====== Excerpted data ======

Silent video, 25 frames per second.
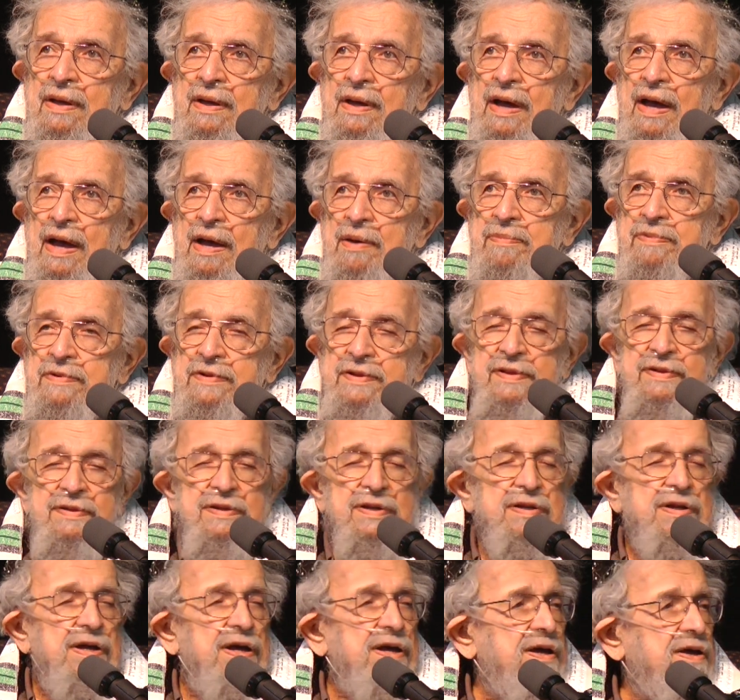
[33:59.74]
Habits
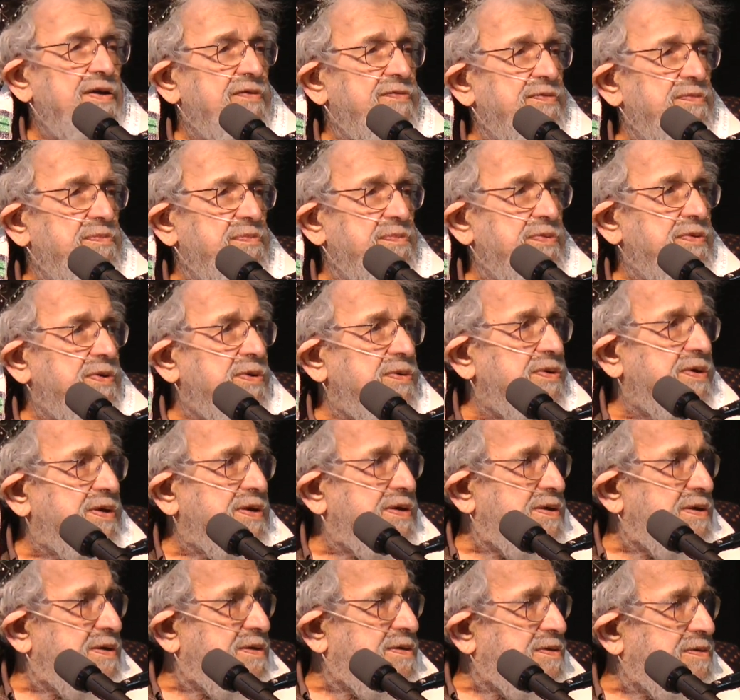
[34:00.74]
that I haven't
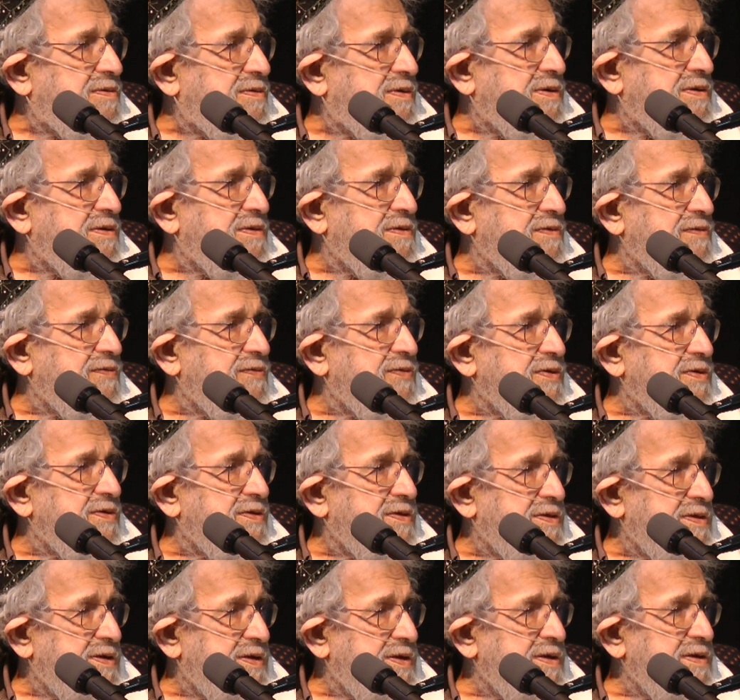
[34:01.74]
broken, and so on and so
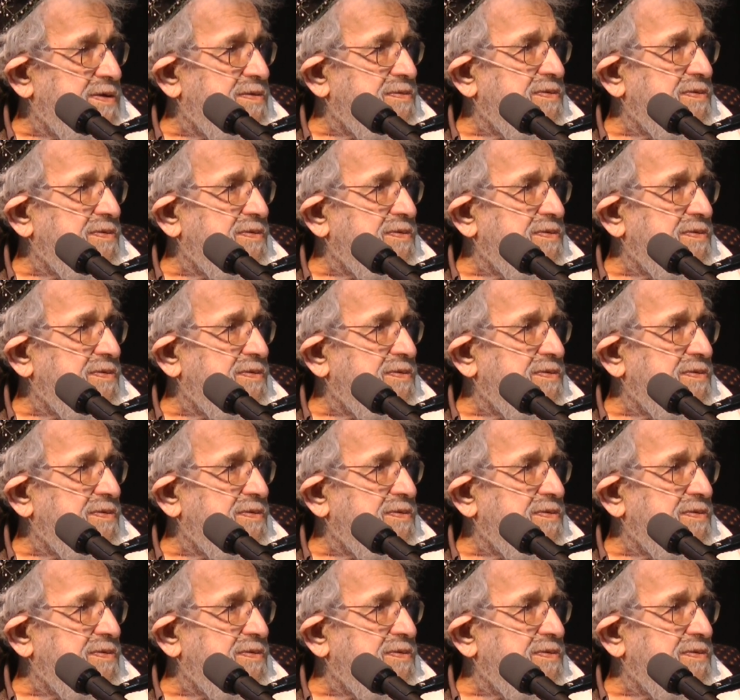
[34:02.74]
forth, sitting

======
====== Excerpted data ======

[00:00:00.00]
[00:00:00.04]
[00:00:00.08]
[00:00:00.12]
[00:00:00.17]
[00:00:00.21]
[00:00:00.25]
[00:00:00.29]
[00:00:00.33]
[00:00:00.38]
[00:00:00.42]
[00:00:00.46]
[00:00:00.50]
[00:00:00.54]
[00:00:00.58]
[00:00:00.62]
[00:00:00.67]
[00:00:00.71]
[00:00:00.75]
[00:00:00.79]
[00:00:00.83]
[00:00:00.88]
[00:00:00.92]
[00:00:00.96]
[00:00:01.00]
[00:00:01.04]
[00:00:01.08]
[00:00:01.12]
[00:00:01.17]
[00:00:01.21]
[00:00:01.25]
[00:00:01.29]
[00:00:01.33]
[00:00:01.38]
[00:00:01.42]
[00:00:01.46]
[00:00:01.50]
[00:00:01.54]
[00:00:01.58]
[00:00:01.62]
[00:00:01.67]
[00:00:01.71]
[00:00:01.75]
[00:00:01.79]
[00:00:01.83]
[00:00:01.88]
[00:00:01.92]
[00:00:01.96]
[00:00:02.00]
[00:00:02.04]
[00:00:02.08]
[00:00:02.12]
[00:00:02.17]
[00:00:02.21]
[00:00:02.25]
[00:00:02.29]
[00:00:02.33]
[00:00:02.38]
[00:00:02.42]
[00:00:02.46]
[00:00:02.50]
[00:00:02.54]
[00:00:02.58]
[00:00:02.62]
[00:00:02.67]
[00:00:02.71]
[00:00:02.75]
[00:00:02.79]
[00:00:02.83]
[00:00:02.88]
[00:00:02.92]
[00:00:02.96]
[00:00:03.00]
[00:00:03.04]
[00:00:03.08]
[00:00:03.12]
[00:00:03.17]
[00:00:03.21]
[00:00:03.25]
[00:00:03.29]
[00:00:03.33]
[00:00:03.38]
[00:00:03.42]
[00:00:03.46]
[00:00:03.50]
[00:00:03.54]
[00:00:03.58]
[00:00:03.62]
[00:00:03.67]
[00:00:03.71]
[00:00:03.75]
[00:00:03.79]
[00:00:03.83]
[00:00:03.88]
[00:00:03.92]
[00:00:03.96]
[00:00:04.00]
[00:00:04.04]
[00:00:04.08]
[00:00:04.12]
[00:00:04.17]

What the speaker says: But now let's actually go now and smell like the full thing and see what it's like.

======
====== Excerpted data ======

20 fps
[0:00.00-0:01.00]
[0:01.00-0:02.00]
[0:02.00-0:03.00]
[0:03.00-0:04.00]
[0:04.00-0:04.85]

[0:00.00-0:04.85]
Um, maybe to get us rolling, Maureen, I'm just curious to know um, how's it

======

Problem requirements
Retype exactly, and only, the lines above from the one where "[00:00:00.21]" occurs up to and including the one where "[00:00:01.25]" occurs.

Result below
[00:00:00.21]
[00:00:00.25]
[00:00:00.29]
[00:00:00.33]
[00:00:00.38]
[00:00:00.42]
[00:00:00.46]
[00:00:00.50]
[00:00:00.54]
[00:00:00.58]
[00:00:00.62]
[00:00:00.67]
[00:00:00.71]
[00:00:00.75]
[00:00:00.79]
[00:00:00.83]
[00:00:00.88]
[00:00:00.92]
[00:00:00.96]
[00:00:01.00]
[00:00:01.04]
[00:00:01.08]
[00:00:01.12]
[00:00:01.17]
[00:00:01.21]
[00:00:01.25]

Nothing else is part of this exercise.